Problem:
Each line from the beginning of the entries below through the line that includes "(0.00 s to 9.88 s)" must be returned exactly as given.

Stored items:
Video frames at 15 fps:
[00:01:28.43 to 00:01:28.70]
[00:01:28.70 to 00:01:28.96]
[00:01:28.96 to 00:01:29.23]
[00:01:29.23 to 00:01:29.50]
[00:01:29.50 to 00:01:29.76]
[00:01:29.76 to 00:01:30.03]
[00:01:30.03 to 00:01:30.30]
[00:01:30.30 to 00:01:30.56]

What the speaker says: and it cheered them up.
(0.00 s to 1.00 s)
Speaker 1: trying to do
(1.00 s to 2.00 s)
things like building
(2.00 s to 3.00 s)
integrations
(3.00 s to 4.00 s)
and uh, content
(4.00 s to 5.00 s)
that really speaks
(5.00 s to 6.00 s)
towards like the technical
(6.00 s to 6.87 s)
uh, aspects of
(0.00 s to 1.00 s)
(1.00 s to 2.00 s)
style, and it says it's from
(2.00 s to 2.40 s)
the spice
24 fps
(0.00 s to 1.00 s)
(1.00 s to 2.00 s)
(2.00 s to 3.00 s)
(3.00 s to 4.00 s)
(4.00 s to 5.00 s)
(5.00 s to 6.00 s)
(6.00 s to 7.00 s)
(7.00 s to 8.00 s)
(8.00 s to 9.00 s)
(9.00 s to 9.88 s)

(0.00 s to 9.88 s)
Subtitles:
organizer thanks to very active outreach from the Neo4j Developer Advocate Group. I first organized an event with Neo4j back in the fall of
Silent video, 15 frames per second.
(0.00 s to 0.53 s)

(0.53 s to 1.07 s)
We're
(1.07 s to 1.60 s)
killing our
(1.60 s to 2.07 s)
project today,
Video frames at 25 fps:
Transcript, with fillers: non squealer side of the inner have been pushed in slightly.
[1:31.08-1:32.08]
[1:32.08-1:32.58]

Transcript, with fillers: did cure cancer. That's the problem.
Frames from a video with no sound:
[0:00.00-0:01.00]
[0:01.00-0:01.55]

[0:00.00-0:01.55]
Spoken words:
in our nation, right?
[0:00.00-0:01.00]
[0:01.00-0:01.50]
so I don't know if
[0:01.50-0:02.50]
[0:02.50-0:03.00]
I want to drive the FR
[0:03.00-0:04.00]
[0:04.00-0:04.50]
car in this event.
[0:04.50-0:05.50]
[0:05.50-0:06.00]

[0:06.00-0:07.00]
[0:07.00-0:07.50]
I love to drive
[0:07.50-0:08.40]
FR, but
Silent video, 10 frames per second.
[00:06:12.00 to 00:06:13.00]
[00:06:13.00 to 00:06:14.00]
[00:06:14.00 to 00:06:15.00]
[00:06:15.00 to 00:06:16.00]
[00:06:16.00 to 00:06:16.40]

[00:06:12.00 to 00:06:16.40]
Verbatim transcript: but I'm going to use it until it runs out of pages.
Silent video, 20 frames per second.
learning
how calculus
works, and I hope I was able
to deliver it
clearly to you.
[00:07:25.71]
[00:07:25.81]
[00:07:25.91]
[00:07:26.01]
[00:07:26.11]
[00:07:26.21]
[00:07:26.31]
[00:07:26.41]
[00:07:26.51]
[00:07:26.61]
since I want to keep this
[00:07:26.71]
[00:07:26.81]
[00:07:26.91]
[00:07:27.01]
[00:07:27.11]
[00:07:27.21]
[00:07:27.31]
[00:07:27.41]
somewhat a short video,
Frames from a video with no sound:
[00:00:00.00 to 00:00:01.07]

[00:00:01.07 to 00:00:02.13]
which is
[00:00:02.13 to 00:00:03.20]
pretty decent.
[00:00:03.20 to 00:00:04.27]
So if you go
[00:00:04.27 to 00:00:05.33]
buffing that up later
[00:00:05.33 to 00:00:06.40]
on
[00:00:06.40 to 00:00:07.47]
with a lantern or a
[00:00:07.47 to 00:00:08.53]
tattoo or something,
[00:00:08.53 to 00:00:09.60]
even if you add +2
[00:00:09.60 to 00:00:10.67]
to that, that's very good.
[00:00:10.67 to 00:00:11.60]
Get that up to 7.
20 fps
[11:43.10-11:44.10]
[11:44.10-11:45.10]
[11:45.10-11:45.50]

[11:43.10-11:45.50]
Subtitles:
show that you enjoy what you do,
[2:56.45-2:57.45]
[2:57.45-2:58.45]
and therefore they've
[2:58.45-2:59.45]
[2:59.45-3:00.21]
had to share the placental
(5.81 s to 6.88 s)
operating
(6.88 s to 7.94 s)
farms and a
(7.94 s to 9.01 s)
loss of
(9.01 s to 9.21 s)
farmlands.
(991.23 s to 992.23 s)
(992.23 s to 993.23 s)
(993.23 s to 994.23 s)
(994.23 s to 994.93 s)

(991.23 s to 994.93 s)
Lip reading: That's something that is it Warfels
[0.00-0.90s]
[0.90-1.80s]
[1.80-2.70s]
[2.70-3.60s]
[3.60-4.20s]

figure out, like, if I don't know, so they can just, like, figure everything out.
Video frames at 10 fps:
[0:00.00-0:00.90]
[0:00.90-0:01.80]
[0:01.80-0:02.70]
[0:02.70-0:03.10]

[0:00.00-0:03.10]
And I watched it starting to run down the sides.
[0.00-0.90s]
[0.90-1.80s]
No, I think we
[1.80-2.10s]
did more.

Written reply:
Video frames at 15 fps:
[00:01:28.43 to 00:01:28.70]
[00:01:28.70 to 00:01:28.96]
[00:01:28.96 to 00:01:29.23]
[00:01:29.23 to 00:01:29.50]
[00:01:29.50 to 00:01:29.76]
[00:01:29.76 to 00:01:30.03]
[00:01:30.03 to 00:01:30.30]
[00:01:30.30 to 00:01:30.56]

What the speaker says: and it cheered them up.
(0.00 s to 1.00 s)
Speaker 1: trying to do
(1.00 s to 2.00 s)
things like building
(2.00 s to 3.00 s)
integrations
(3.00 s to 4.00 s)
and uh, content
(4.00 s to 5.00 s)
that really speaks
(5.00 s to 6.00 s)
towards like the technical
(6.00 s to 6.87 s)
uh, aspects of
(0.00 s to 1.00 s)
(1.00 s to 2.00 s)
style, and it says it's from
(2.00 s to 2.40 s)
the spice
24 fps
(0.00 s to 1.00 s)
(1.00 s to 2.00 s)
(2.00 s to 3.00 s)
(3.00 s to 4.00 s)
(4.00 s to 5.00 s)
(5.00 s to 6.00 s)
(6.00 s to 7.00 s)
(7.00 s to 8.00 s)
(8.00 s to 9.00 s)
(9.00 s to 9.88 s)

(0.00 s to 9.88 s)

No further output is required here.